Glycol has been used, I’m pretty meh. It’s just barely heavier than water, and it’s a mess to clean up correctly if it’s spilled.


----------



## birddogsrule (Jul 19, 2019)

I've heard farmers using beet juice,supposed to save the rims?


----------



## thumbilly (Jul 19, 2019)

birddogsrule said:


> I've heard farmers using beet juice,supposed to save the rims?


Yeah they call it rimguard. No need for a tube its non corrosive and heavier than chloride I believe.

Sent from my SM-G892A using Tapatalk


----------



## rwoods (Jul 19, 2019)

Mainly curious if skidders run fluid or have enough weight without it. AG folks have moved away from calcium chloride here due to the corrosion; that is what I have in my little firewood tractor- really rough on the rims. Some are using antifreeze. The local coop is using methanol. No one sells rim guard locally. I am fixing up a slightly larger firewood tractor, each rear tire requires 55 gallons to get over the rims - shipping two drums of rim guard would be pretty expensive - probably as much as a tote. 

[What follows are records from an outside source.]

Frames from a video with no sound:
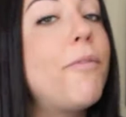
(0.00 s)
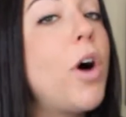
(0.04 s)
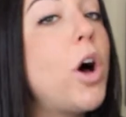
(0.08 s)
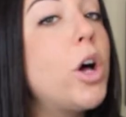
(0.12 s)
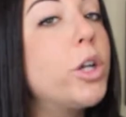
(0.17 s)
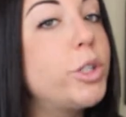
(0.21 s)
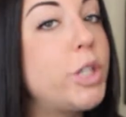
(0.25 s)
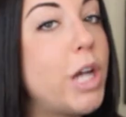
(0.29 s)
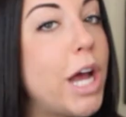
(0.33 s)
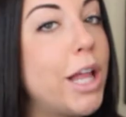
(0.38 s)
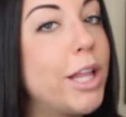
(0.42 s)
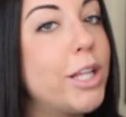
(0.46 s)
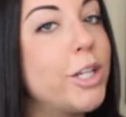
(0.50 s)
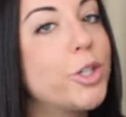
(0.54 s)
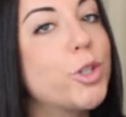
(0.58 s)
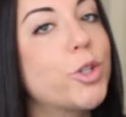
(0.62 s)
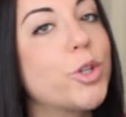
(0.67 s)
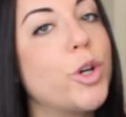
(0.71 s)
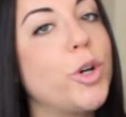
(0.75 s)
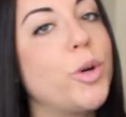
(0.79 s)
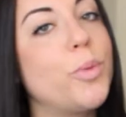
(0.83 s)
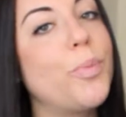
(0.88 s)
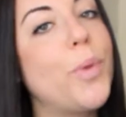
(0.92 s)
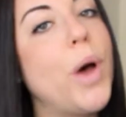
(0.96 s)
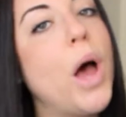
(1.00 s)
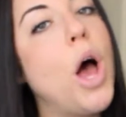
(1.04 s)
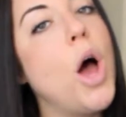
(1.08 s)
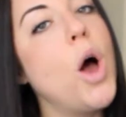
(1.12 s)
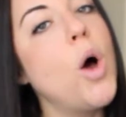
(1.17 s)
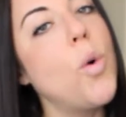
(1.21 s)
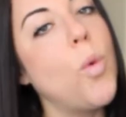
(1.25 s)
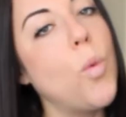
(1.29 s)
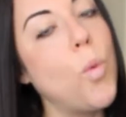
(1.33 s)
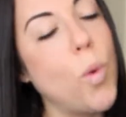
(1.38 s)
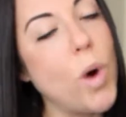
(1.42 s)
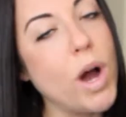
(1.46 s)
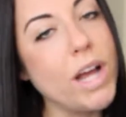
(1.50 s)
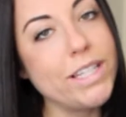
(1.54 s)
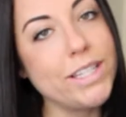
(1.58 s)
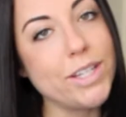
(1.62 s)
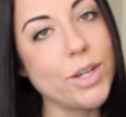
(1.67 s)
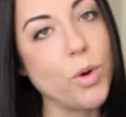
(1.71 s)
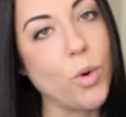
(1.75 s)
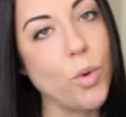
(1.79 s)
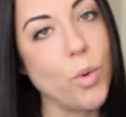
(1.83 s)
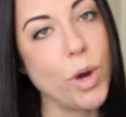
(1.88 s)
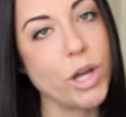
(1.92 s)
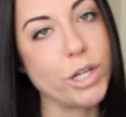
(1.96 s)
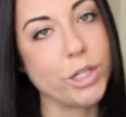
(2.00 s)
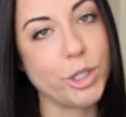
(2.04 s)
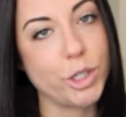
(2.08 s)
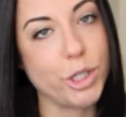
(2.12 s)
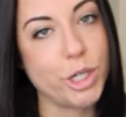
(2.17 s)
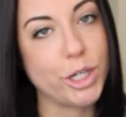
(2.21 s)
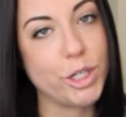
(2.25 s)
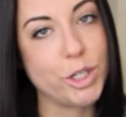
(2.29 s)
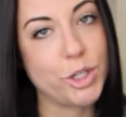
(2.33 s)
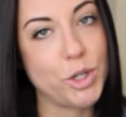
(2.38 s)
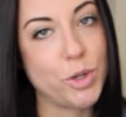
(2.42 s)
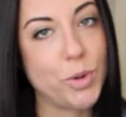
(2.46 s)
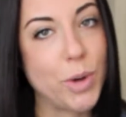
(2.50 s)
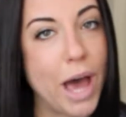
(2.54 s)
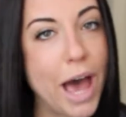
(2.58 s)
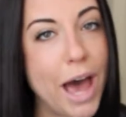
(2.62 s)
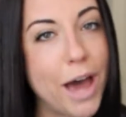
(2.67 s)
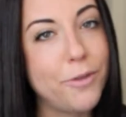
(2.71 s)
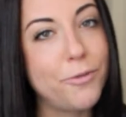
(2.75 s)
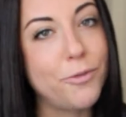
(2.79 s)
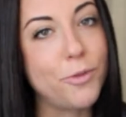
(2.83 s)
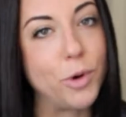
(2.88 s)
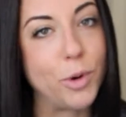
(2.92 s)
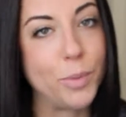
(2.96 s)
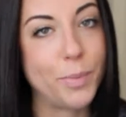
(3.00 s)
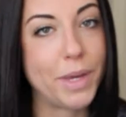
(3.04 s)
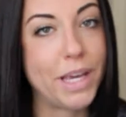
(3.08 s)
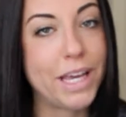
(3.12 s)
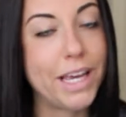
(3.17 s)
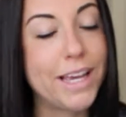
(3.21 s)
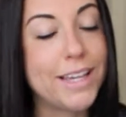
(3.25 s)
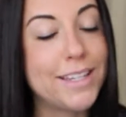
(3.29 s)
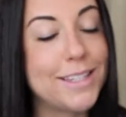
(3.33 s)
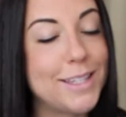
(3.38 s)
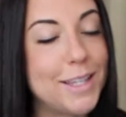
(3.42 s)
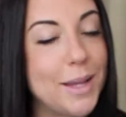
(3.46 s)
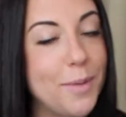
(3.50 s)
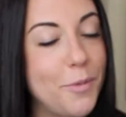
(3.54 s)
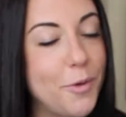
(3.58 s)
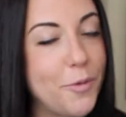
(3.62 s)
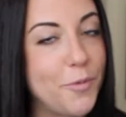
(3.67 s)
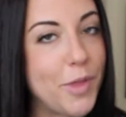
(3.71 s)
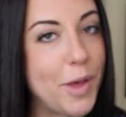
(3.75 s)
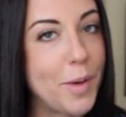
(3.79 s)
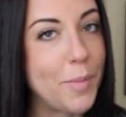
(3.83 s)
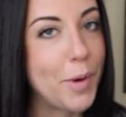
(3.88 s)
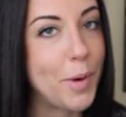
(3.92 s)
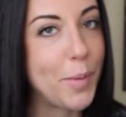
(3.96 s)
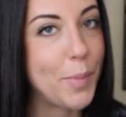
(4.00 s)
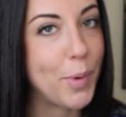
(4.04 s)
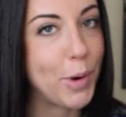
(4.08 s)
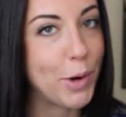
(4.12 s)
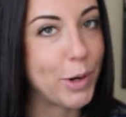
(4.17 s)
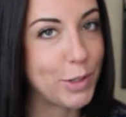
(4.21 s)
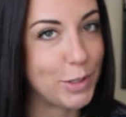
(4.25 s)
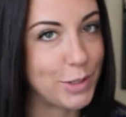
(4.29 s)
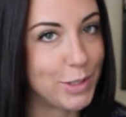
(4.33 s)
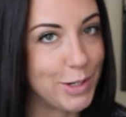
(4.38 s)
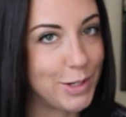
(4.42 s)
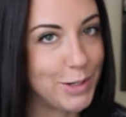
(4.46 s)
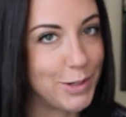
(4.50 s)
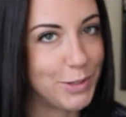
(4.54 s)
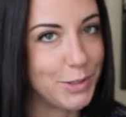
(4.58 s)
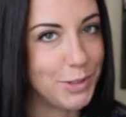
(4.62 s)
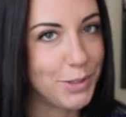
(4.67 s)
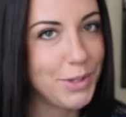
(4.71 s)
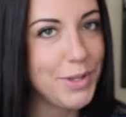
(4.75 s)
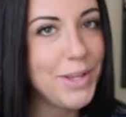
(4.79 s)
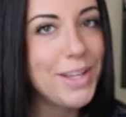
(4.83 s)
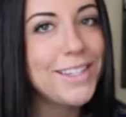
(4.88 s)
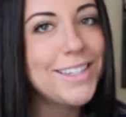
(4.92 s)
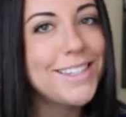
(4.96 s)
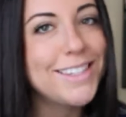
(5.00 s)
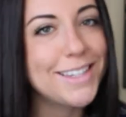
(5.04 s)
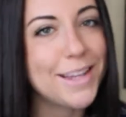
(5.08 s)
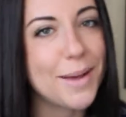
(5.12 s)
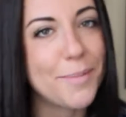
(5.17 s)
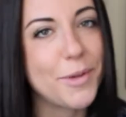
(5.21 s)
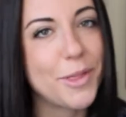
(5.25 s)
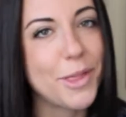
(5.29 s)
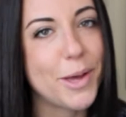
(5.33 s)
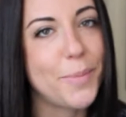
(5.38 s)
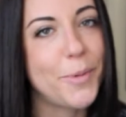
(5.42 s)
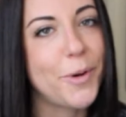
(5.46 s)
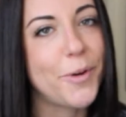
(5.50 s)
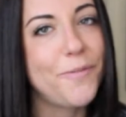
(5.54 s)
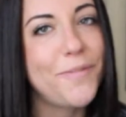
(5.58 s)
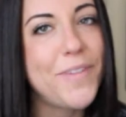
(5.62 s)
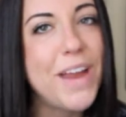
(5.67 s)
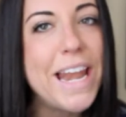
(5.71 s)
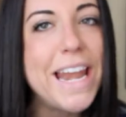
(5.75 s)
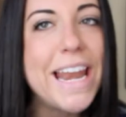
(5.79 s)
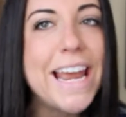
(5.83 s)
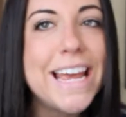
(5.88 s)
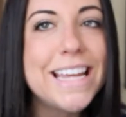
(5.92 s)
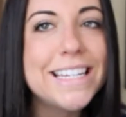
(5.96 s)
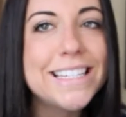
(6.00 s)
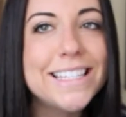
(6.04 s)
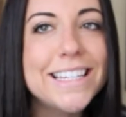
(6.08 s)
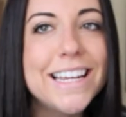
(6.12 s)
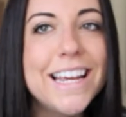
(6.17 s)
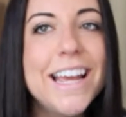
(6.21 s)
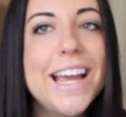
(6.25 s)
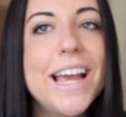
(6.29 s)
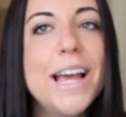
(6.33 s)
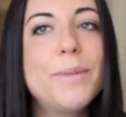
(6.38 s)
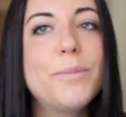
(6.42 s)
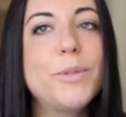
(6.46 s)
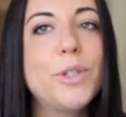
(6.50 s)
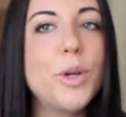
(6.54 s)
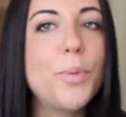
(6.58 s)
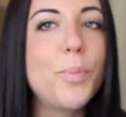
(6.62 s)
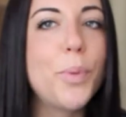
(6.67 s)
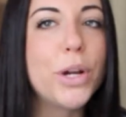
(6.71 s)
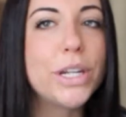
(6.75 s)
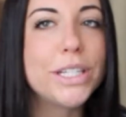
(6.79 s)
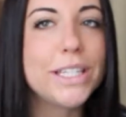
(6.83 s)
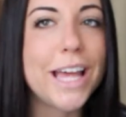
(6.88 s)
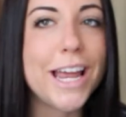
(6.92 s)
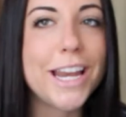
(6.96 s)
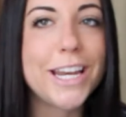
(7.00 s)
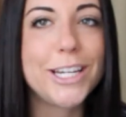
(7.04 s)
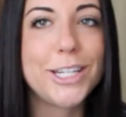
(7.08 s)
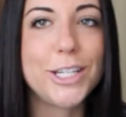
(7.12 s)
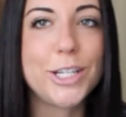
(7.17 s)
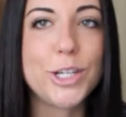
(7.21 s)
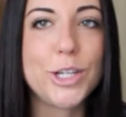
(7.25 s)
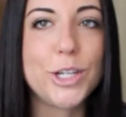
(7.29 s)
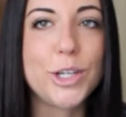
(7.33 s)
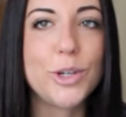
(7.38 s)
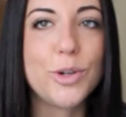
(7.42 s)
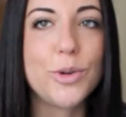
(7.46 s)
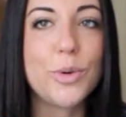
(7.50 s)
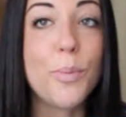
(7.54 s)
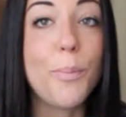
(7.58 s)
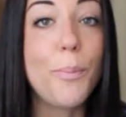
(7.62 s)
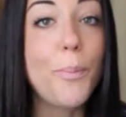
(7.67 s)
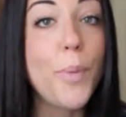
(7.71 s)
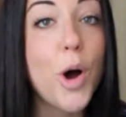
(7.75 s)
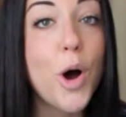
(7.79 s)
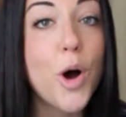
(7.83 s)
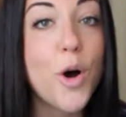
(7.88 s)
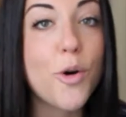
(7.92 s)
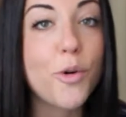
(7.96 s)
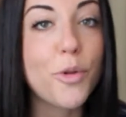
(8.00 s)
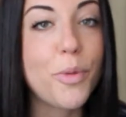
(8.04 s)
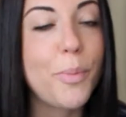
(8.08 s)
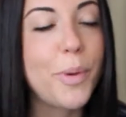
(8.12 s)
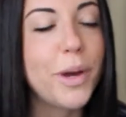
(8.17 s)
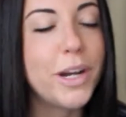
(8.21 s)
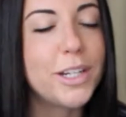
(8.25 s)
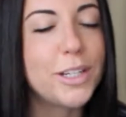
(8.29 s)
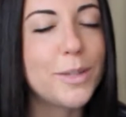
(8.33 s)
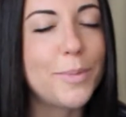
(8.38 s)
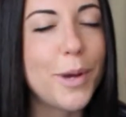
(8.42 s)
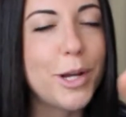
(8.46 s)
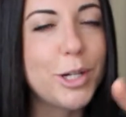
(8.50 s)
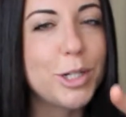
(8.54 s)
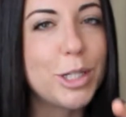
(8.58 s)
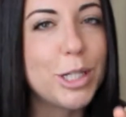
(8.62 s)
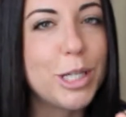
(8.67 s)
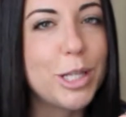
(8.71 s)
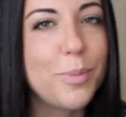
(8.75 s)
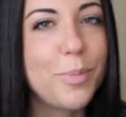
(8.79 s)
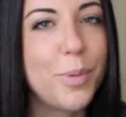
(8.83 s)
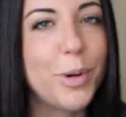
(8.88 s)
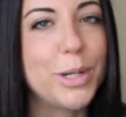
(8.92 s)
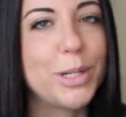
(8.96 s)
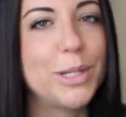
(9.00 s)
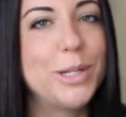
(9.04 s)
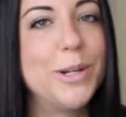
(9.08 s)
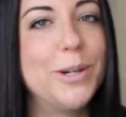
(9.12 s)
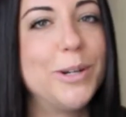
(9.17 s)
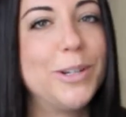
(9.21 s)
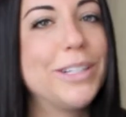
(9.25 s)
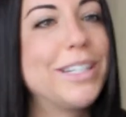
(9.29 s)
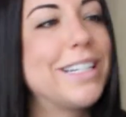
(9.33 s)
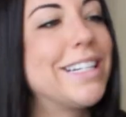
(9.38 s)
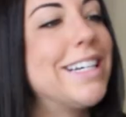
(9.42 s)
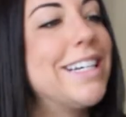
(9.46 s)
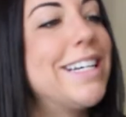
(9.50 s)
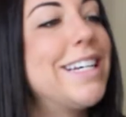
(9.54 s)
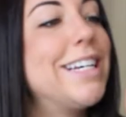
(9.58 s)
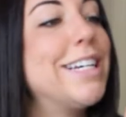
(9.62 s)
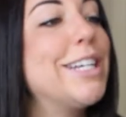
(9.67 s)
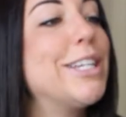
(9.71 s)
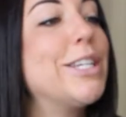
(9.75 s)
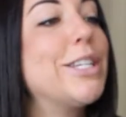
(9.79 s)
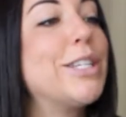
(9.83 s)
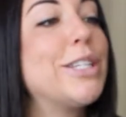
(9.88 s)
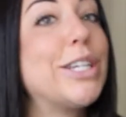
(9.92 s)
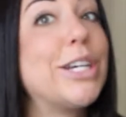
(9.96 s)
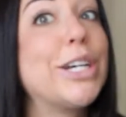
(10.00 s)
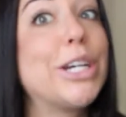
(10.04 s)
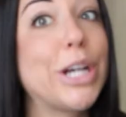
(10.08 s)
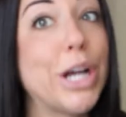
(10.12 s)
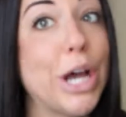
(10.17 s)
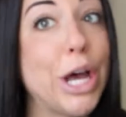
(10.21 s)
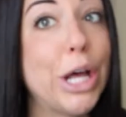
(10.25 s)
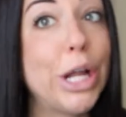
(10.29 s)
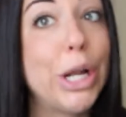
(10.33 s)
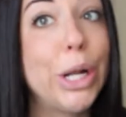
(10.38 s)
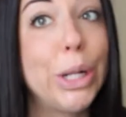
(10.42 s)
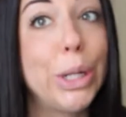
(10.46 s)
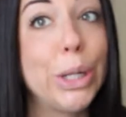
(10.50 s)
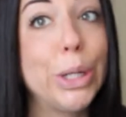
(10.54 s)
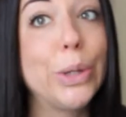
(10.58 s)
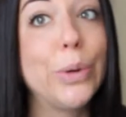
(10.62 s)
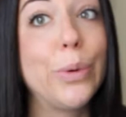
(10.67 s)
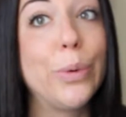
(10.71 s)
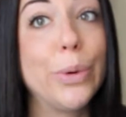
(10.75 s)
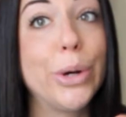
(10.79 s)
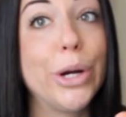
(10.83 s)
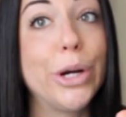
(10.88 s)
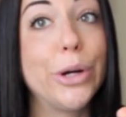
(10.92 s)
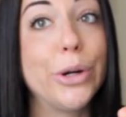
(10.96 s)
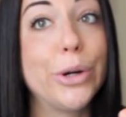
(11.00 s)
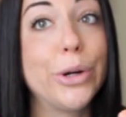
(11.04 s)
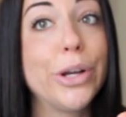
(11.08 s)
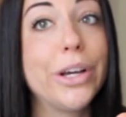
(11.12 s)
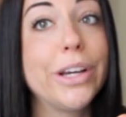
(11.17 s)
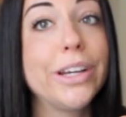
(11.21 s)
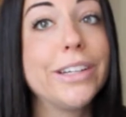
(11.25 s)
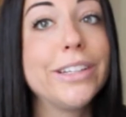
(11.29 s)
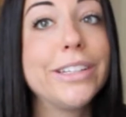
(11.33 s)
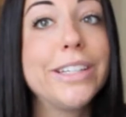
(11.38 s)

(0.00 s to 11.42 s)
fall challenge group what questions you had for me. Some of them are personal and some of them are fitness. Super excited to do both, but especially the personal because it got a little weird.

I need about 1300# of ballast for the FEL. Right now I am looking at 700# on the 3 pt hitch with the rest either in or on the tires. Is there any water based fluid that is not corrosive? I would like to keep my ballast as low as practical. Axle height fluid would take care of the remaining weight I need. At a healthy price I can get 600# in wheel weights.

Ron


----------



## thumbilly (Jul 20, 2019)

rwoods said:


> Mainly curious if skidders run fluid or have enough weight without it. AG folks have moved away from calcium chloride here due to the corrosion; that is what I have in my little firewood tractor- really rough on the rims. Some are using antifreeze. The local coop is using methanol. No one sells rim guard locally. I am fixing up a slightly larger firewood tractor, each rear tire requires 55 gallons to get over the rims - shipping two drums of rim guard would be pretty expensive - probably as much as a tote.
> 
> I need about 1300# of ballast for the FEL. Right now I am looking at 700# on the 3 pt hitch with the rest either in or on the tires. Is there any water based fluid that is not corrosive? I would like to keep my ballast as low as practical. Axle height fluid would take care of the remaining weight I need. At a healthy price I can get 600# in wheel weights.
> 
> Ron


We still just run chloride. Cheap and easy. Takes years and years to rot the rims with a good tube. I have a 1956 farmall with the original rims and chloride in them. Put new tires on and pumped it back in. They're just now starting to get bad. 63 years is a long time to be worried about the rim rusting on tractors people only keep a handful of years. Wheel weights are way to pricey and just aren't the same. Liquid ballast puts the weight low right to the ground. If your gonna skid with it keep as much weight other than the logs off the back. Makes for a light front end and gains nothing in traction. We didnt run any ballast in our actual skidders at work maybe would've been nice in the fronts to keep them from getting light with a big load but that opens up to other issues beating through the woods. Cant just go smashing trees out of the way with a little tractor.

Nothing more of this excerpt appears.